- [What the task asks]:
Pull every line from the records that has the word "Video" in it.

Exercise material: Begin

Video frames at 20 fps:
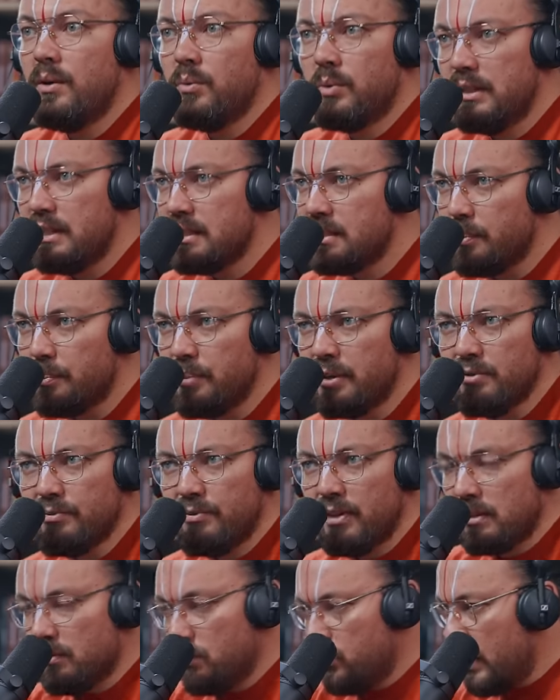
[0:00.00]
What is the
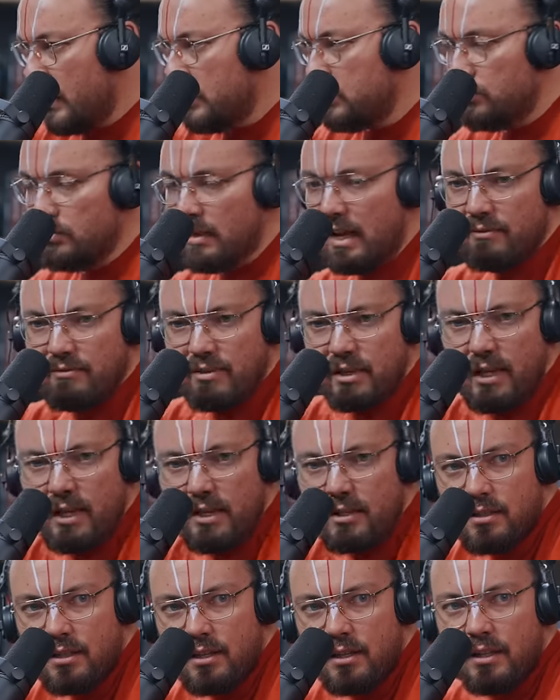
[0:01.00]
perfect way to
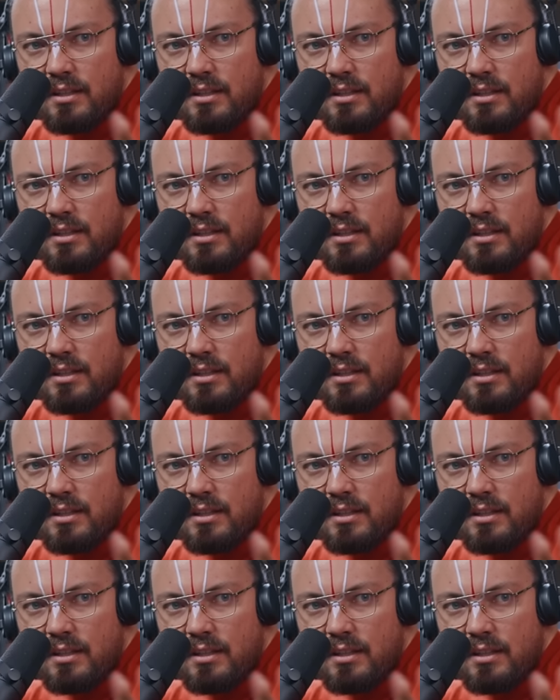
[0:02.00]
navigate,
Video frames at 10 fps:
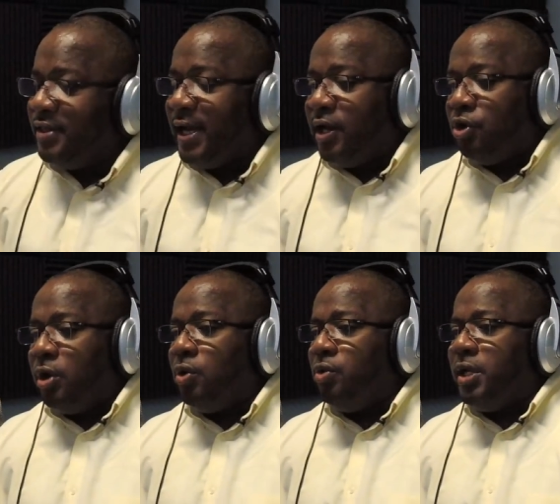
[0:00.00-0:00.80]
that are
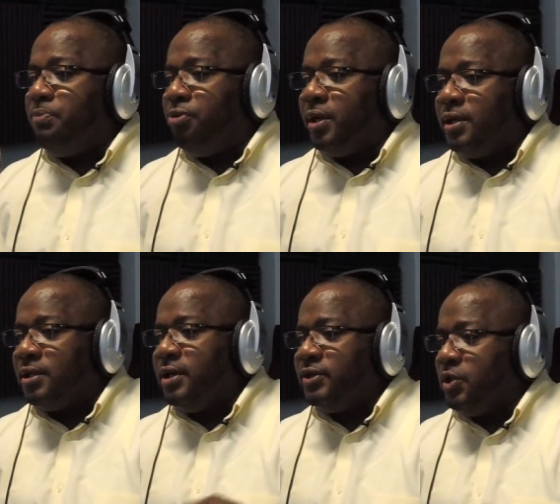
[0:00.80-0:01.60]
not only bringing a
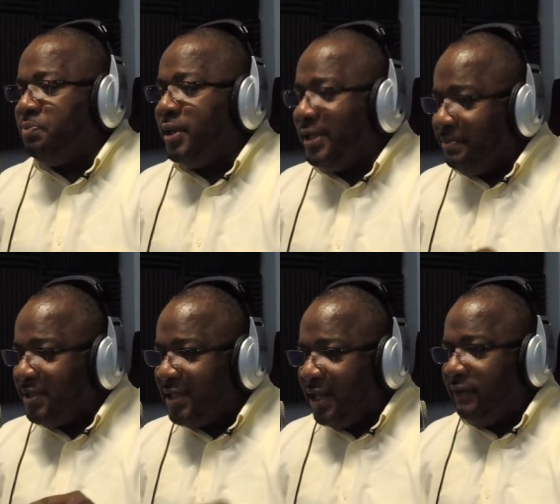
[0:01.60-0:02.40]
curse upon
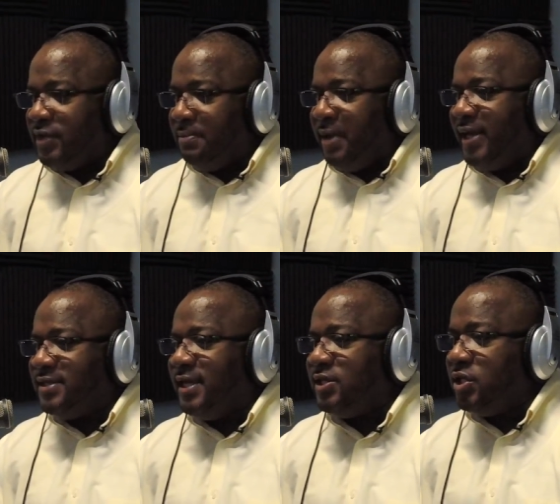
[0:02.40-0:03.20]
themselves and by
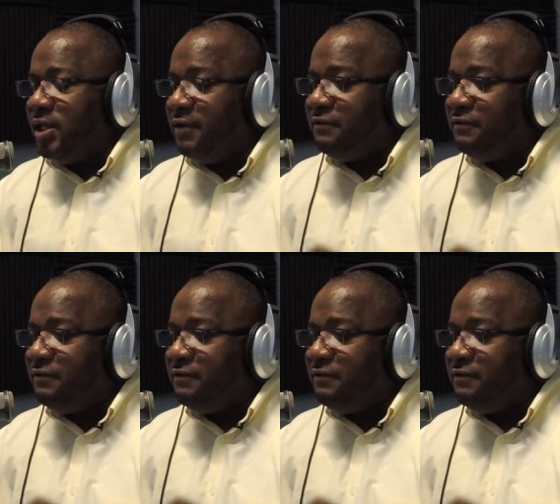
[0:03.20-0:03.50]
extension their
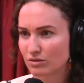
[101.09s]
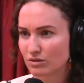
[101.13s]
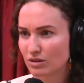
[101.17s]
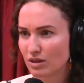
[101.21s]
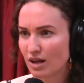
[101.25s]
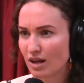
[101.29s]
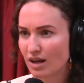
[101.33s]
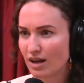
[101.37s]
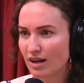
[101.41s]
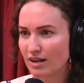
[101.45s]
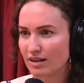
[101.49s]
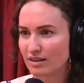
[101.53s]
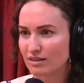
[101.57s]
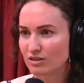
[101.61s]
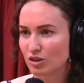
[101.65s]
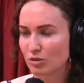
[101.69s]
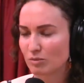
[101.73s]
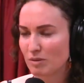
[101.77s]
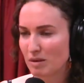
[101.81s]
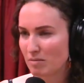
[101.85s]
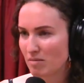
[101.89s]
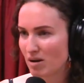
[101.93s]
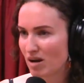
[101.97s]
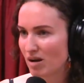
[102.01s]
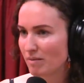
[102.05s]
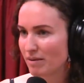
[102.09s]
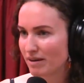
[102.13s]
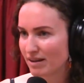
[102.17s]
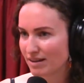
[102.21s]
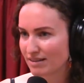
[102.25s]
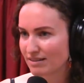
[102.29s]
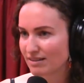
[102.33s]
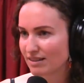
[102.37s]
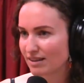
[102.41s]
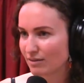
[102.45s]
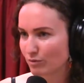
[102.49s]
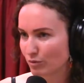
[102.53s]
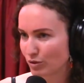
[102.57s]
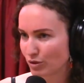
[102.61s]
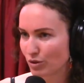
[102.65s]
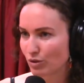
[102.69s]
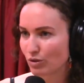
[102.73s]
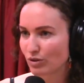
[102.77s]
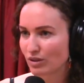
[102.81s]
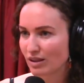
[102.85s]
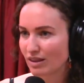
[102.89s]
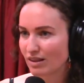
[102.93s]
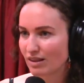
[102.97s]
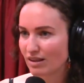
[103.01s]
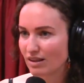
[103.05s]
Uh, so my mom had a son, was
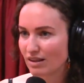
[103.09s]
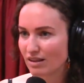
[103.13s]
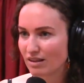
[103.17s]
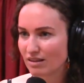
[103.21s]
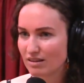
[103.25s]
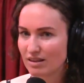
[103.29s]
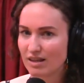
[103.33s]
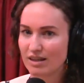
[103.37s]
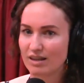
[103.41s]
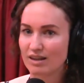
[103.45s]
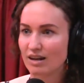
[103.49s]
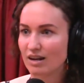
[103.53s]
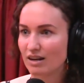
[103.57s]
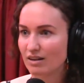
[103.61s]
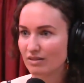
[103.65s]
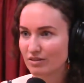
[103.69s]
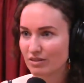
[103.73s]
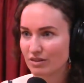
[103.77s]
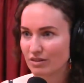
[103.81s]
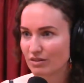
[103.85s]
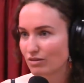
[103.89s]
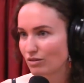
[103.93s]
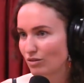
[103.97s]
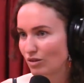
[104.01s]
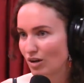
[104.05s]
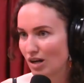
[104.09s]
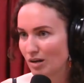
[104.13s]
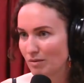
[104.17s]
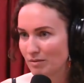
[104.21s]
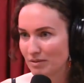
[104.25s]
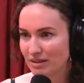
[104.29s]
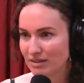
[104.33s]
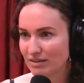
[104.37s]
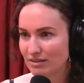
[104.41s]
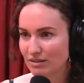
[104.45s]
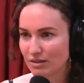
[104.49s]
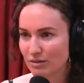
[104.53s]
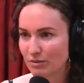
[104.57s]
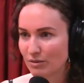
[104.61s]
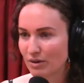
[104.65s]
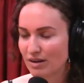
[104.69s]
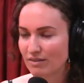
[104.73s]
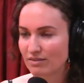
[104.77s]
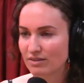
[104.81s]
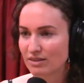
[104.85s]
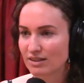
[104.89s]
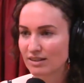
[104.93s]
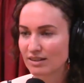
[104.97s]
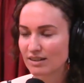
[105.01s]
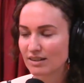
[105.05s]
holding the thank God for the tsunamis or
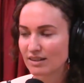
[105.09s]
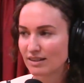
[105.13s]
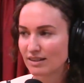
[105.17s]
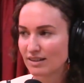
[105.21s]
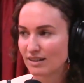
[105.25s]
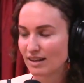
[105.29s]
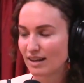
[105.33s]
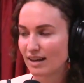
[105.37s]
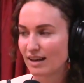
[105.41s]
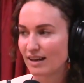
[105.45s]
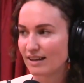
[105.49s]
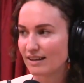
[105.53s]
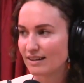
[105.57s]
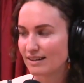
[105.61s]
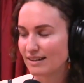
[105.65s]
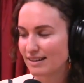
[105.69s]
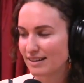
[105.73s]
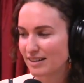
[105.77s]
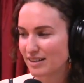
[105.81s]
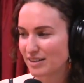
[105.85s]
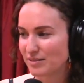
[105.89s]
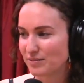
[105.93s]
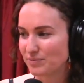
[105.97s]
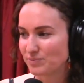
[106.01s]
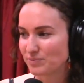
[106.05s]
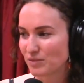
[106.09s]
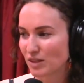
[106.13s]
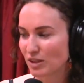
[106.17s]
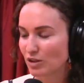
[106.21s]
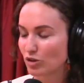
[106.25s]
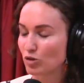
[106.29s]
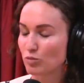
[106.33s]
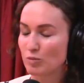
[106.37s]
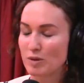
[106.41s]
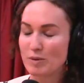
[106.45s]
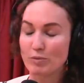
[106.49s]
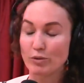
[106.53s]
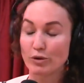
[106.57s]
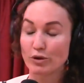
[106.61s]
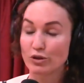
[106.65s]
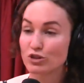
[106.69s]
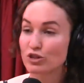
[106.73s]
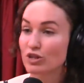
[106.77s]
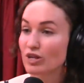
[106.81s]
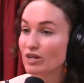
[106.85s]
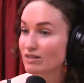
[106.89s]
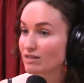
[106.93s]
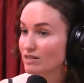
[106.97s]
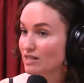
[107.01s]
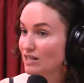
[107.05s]
whatever, and um, like so people are
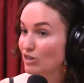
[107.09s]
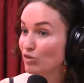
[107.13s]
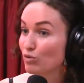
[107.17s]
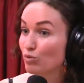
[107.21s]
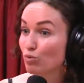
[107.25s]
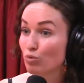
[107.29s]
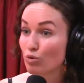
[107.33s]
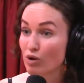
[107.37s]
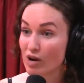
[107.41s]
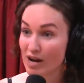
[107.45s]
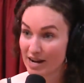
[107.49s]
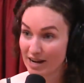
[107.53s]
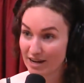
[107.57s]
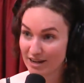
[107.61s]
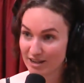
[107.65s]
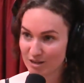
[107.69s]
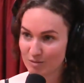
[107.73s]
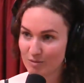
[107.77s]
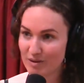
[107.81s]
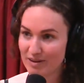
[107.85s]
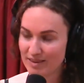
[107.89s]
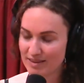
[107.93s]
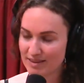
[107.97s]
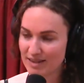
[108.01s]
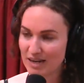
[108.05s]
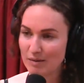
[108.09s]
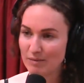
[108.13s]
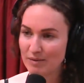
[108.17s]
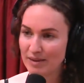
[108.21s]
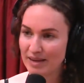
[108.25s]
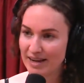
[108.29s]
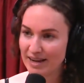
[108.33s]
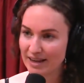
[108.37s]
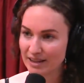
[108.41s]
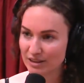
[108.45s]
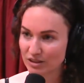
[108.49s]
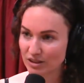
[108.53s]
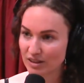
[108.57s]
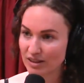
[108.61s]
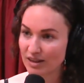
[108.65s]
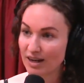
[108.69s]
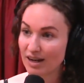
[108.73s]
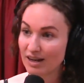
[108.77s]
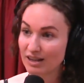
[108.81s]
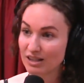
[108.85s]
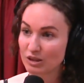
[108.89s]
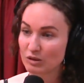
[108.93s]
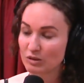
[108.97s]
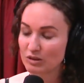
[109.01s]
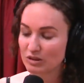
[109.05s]
just enraged by the time they actually
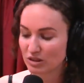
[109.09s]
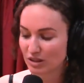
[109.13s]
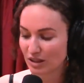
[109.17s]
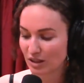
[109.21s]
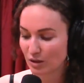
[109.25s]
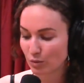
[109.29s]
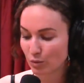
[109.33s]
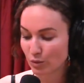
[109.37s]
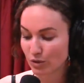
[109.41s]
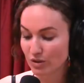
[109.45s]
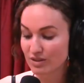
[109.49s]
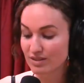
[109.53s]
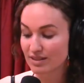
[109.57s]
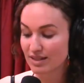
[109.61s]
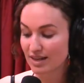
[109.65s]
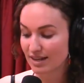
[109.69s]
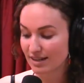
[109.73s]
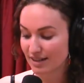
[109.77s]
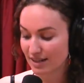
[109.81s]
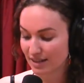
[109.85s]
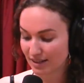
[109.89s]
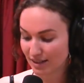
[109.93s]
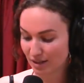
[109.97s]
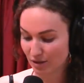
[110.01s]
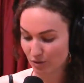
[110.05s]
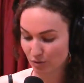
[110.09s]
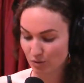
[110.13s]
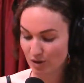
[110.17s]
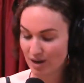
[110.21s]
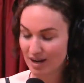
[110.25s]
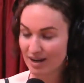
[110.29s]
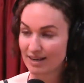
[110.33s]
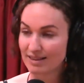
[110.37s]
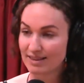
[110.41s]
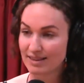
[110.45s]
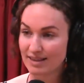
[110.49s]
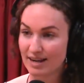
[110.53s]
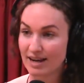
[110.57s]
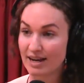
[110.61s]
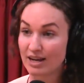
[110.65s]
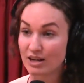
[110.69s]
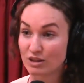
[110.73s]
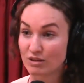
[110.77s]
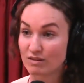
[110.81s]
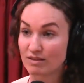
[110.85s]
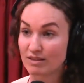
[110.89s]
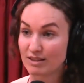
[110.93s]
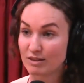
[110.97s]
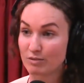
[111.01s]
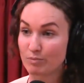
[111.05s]
got to us. So like we're standing like right at the edge
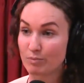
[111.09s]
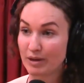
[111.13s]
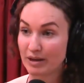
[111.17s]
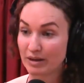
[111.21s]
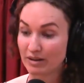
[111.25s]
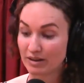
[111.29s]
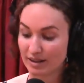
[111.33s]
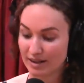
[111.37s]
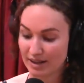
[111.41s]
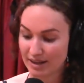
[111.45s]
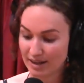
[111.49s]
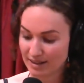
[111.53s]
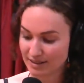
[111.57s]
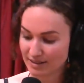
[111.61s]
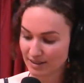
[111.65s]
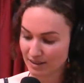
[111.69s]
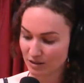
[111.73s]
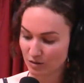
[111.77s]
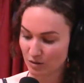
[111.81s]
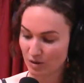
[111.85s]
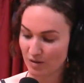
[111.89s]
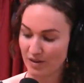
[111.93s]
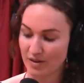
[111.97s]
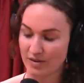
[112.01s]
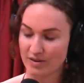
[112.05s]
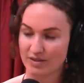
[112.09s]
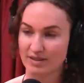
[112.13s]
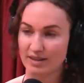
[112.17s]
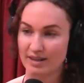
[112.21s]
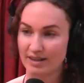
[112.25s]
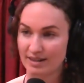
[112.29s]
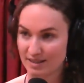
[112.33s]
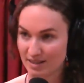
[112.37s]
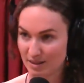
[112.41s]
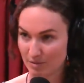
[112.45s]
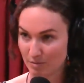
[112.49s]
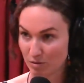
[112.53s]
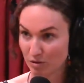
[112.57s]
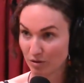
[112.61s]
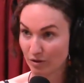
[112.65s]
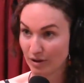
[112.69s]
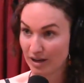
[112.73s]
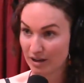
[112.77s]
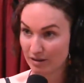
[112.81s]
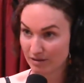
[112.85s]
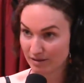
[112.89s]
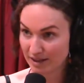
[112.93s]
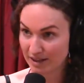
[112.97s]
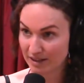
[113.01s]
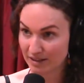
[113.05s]
of these barricades. Like so on the other side is the
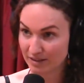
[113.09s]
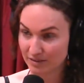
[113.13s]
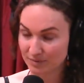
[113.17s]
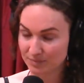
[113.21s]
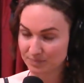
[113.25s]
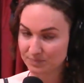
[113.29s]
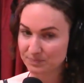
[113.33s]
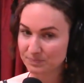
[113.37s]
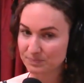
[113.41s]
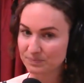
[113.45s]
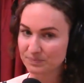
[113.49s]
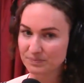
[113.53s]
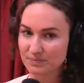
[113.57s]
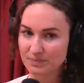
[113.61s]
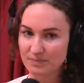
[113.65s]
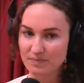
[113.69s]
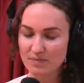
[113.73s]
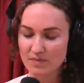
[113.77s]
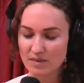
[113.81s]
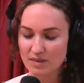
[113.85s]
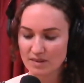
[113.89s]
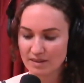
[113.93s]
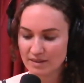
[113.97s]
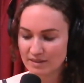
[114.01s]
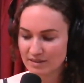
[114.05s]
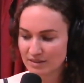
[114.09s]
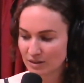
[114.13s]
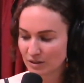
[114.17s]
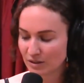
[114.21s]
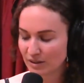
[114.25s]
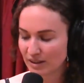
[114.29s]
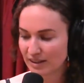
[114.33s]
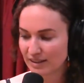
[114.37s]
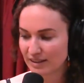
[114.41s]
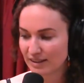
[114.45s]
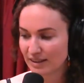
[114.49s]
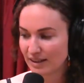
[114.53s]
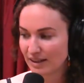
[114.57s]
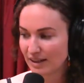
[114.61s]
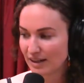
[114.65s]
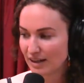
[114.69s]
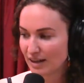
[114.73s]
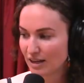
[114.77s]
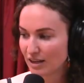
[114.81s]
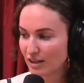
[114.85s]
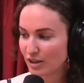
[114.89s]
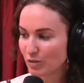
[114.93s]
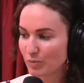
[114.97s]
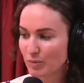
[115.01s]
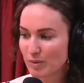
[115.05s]
parade route, and so like,
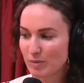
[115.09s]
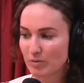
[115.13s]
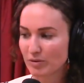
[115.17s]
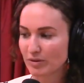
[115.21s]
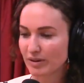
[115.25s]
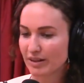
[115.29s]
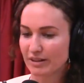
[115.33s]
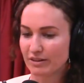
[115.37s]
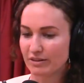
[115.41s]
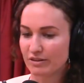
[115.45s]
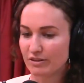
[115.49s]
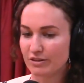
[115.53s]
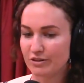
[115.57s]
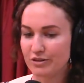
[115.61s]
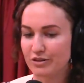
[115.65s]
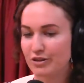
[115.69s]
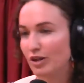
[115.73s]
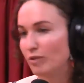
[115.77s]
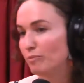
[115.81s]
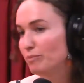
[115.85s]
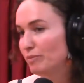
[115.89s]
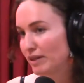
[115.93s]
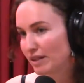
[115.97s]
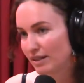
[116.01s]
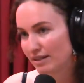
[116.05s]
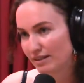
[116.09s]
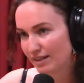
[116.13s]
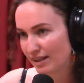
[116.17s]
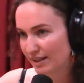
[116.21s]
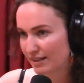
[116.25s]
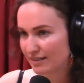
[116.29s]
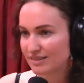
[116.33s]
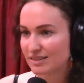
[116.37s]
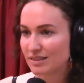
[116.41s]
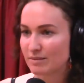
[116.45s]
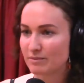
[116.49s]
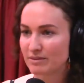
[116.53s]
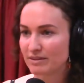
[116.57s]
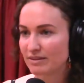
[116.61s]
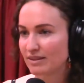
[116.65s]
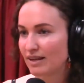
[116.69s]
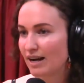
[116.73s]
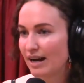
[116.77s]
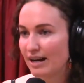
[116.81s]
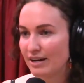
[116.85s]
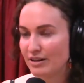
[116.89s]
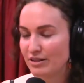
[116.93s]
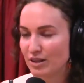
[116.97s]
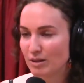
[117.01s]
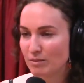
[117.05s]
you know, people were like jumping, like some
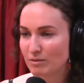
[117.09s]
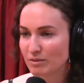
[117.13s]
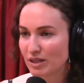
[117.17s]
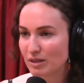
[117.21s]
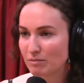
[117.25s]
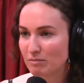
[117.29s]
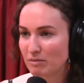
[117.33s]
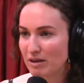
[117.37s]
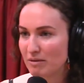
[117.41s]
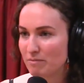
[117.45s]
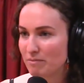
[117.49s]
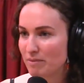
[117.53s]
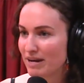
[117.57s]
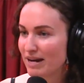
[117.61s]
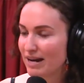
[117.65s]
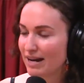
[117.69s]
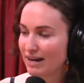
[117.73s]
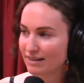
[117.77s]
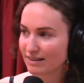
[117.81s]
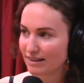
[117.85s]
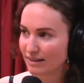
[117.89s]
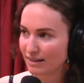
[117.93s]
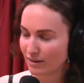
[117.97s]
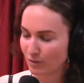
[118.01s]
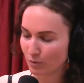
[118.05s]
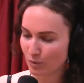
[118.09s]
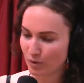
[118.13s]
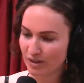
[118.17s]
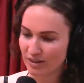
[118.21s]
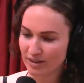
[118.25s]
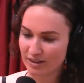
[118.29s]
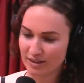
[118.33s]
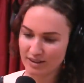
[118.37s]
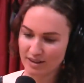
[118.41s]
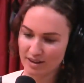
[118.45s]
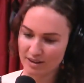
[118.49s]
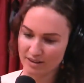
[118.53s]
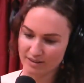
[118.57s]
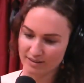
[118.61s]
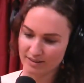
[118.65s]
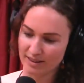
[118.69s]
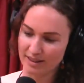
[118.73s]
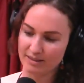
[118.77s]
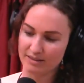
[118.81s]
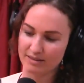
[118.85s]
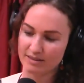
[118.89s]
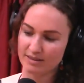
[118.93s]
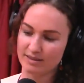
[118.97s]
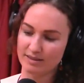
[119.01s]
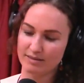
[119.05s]
guy jumped on my back, like on one another,
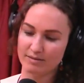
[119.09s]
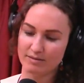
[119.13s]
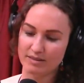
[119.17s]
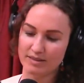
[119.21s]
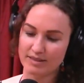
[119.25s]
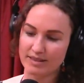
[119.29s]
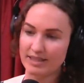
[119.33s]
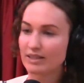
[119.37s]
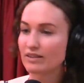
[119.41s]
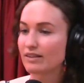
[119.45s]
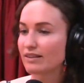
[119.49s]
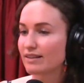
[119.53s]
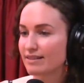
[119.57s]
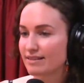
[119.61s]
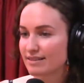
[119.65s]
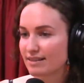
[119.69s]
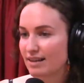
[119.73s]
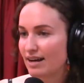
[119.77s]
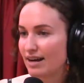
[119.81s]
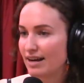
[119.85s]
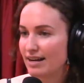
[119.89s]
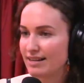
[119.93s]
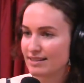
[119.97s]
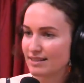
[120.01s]
like stealing signs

Exercise material: End

- [Your response]:
Video frames at 20 fps:
Video frames at 10 fps:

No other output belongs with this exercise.